The approach taken here is document and schema agnostic - i.e. the access control is independant of what is or will be in the index, and no schema changes are required. This version doesn't include LDAP/AD integration, but could be added relatively easily (see Ander's very good work on this in SOLR-1834). Note that, at the moment, this version doesn't deal with /update, /replication etc., it's currently a /select thing at the moment (but it could be used for these).
This approach uses a SearchComponent subclass called SolrACLSecurity. Its configuration is read in from solrconfig.xml in the usual way, and the allow/deny configuration is split out into a config file called acl.xml.
acl.xml defines a number of users and groups (and 1 global for 'everyone'), and assigns 0 or more <acl-allow> and/or <acl-deny> elements.
When the SearchComponent is initialized, user objects are created and cached, including an 'allow' list and a 'deny' list.
When a request comes in, these lists are used to build filter queries ('allows' are OR'ed and 'denies' are NAND'ed), and then added to the query request.
Because the allow and deny elements are simply subsearch queries (e.g. <acl-allow>somefield:secret</acl-allow>, this mechanism will work on any stored data that can be queried, including already existing data.
One of the sticky problems with access control is how to determine who's asking for data. There are many approaches, and to stay in the generic vein the current mechanism uses http parameters for this.
For an initial search, a client includes a username=somename parameter and a hash=pwdhash hash of its password. If the request sends the correct parameters, the search is granted and a uuid parameter is returned in the response header. This uuid can then be used in subsequent requests from the client. If the request is wrong, the SearchComponent fails and will increment the user's failed login count (if a valid user was specified). If this count exceeds the configured lockoutThreshold, no further requests are granted until the lockoutTime has elapsed.
This mechanism protects against some types of attacks (e.g. CLRF, dictionary etc.), but it really needs container HTTPS as well (as would most other auth implementations). Incorporating SSL certificates for authentication and making the authentication mechanism pluggable would be a nice improvement (i.e. separate authentication from access control).

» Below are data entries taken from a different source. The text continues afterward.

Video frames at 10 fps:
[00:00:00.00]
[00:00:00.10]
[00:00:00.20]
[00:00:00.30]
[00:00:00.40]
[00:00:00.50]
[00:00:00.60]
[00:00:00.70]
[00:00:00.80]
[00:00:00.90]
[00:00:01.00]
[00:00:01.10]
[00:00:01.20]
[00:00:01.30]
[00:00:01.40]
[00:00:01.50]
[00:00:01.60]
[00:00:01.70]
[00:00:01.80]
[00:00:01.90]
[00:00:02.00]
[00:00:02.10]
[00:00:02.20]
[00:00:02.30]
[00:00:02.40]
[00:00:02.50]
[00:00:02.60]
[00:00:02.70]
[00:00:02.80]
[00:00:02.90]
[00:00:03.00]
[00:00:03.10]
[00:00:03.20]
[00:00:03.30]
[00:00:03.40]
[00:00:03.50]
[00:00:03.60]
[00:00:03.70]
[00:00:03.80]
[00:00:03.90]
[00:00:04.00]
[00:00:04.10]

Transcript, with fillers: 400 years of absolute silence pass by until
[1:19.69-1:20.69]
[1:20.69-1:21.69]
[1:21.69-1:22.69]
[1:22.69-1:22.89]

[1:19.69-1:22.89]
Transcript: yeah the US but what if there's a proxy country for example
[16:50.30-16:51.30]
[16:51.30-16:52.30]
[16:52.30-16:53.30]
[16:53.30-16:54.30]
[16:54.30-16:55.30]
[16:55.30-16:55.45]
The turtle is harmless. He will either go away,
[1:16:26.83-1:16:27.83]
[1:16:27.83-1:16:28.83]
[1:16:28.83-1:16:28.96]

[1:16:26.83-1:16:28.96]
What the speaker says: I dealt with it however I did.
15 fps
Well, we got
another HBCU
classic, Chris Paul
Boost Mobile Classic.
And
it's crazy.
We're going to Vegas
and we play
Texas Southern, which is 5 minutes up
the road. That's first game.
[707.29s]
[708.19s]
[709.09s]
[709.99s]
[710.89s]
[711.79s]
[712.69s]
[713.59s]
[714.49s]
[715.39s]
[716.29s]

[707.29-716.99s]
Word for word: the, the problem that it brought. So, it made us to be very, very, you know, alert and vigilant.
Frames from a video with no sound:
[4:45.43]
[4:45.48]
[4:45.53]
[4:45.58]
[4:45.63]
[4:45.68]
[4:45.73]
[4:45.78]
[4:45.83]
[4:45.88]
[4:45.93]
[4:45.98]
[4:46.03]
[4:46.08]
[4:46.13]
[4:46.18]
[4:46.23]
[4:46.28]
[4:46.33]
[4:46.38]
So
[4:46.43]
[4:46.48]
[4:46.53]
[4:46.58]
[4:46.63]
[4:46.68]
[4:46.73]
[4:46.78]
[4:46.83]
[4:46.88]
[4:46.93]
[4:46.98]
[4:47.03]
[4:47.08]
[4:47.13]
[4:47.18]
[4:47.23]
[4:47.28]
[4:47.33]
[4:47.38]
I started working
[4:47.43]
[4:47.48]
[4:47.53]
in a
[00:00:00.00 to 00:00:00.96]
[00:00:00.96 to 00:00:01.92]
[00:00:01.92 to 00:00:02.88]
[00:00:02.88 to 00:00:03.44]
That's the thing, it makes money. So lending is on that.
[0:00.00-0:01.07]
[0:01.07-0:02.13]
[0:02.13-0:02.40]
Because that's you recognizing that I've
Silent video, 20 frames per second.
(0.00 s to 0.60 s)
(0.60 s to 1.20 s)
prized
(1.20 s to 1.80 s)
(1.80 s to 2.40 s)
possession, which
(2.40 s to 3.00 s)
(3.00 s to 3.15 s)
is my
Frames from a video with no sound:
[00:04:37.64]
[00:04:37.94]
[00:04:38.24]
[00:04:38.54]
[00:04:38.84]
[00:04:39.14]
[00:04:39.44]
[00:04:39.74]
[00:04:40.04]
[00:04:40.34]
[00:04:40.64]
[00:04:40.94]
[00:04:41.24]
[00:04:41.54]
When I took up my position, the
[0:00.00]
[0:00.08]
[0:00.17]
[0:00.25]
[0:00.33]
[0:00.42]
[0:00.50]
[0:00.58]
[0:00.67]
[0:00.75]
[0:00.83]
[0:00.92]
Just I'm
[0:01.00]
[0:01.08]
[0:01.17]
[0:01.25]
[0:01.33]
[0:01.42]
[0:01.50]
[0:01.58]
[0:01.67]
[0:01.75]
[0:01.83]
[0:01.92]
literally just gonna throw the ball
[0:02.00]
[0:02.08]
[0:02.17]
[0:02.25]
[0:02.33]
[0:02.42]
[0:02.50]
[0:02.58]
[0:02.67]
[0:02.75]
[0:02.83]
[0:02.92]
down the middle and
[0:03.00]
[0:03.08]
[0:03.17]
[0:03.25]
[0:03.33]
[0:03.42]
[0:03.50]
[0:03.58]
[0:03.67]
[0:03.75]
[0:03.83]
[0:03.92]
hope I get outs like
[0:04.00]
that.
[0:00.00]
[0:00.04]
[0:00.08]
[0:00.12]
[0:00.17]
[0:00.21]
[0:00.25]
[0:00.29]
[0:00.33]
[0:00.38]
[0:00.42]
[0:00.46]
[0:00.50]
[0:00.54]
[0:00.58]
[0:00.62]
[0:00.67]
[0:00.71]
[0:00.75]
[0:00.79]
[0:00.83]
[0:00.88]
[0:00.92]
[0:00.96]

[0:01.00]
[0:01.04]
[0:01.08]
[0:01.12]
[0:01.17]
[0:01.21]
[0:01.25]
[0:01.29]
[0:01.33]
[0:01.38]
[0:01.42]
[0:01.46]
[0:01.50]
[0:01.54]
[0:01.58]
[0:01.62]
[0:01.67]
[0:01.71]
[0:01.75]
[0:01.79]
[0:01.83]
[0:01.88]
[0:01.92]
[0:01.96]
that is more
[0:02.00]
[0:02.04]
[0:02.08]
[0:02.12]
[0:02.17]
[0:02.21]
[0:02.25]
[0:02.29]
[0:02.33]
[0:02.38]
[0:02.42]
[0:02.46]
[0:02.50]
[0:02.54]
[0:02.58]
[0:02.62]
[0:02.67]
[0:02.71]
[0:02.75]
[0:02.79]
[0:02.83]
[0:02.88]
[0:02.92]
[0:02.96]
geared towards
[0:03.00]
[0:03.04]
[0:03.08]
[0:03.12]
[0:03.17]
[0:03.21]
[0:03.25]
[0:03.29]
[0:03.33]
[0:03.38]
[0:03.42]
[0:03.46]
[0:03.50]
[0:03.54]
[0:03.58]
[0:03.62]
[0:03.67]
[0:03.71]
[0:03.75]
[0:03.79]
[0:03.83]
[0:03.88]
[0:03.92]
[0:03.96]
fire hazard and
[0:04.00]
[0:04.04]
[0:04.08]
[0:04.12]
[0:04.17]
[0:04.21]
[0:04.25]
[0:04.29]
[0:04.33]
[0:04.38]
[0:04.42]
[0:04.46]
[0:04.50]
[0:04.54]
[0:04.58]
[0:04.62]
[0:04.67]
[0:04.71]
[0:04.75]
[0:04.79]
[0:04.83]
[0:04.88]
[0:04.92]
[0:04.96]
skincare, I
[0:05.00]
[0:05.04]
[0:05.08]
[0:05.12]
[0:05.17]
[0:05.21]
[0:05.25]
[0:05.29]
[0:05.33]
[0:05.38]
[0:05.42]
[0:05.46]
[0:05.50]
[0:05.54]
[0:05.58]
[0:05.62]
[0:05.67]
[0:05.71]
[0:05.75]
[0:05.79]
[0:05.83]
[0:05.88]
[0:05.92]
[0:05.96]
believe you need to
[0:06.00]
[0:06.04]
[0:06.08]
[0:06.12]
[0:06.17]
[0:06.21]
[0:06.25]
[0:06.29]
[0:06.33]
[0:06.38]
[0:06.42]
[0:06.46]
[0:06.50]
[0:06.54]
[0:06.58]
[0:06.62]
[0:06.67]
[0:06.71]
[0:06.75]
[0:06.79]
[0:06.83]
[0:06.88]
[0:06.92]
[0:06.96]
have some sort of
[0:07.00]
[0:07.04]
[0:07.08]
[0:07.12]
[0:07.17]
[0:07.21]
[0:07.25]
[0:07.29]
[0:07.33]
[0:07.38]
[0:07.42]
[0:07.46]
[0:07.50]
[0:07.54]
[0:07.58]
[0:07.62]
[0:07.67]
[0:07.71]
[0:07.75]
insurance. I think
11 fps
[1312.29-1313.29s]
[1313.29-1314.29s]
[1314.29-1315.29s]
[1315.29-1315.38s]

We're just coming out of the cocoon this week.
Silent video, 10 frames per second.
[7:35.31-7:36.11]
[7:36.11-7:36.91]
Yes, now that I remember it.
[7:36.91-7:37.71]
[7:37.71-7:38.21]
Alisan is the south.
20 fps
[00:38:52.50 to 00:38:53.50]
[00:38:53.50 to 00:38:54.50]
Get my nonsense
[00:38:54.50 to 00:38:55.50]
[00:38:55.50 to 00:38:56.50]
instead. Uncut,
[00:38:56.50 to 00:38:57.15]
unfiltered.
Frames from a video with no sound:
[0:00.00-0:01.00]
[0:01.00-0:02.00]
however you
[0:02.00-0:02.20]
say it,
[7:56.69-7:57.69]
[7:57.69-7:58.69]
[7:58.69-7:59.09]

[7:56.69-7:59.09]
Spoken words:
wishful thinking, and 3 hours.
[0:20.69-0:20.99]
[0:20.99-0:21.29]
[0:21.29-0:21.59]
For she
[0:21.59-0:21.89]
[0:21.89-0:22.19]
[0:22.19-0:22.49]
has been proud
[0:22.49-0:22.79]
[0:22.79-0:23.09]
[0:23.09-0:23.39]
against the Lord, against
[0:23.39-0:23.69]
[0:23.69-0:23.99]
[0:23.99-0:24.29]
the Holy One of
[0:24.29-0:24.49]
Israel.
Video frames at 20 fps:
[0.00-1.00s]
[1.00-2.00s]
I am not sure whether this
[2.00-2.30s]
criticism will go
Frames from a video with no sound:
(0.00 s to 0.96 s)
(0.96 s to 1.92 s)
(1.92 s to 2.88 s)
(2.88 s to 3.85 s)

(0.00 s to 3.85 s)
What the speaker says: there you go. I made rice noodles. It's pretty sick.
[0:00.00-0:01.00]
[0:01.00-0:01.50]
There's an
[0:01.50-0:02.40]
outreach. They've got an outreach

Another issue is how internal searchers perform autowarming etc. The solution here is to use a local key called 'SolrACLSecurityKey'. This key is local and [should be] unique to that server. firstSearcher, newSearcher et al then include this key in their parameters so they can perform autowarming without constraint. Again, there are likely many ways to achieve this, this approach is but one.
The attached rar holds the source and associated configuration. This has been tested on the 1.4 release codebase (search in the attached solrconfig.xml for SolrACLSecurity to find the relevant sections in this file).
I hope this proves helpful for people who are looking for this sort of functionality in Solr, and more generally to address how such a mechanism could ultimately be integrated into a future Solr release.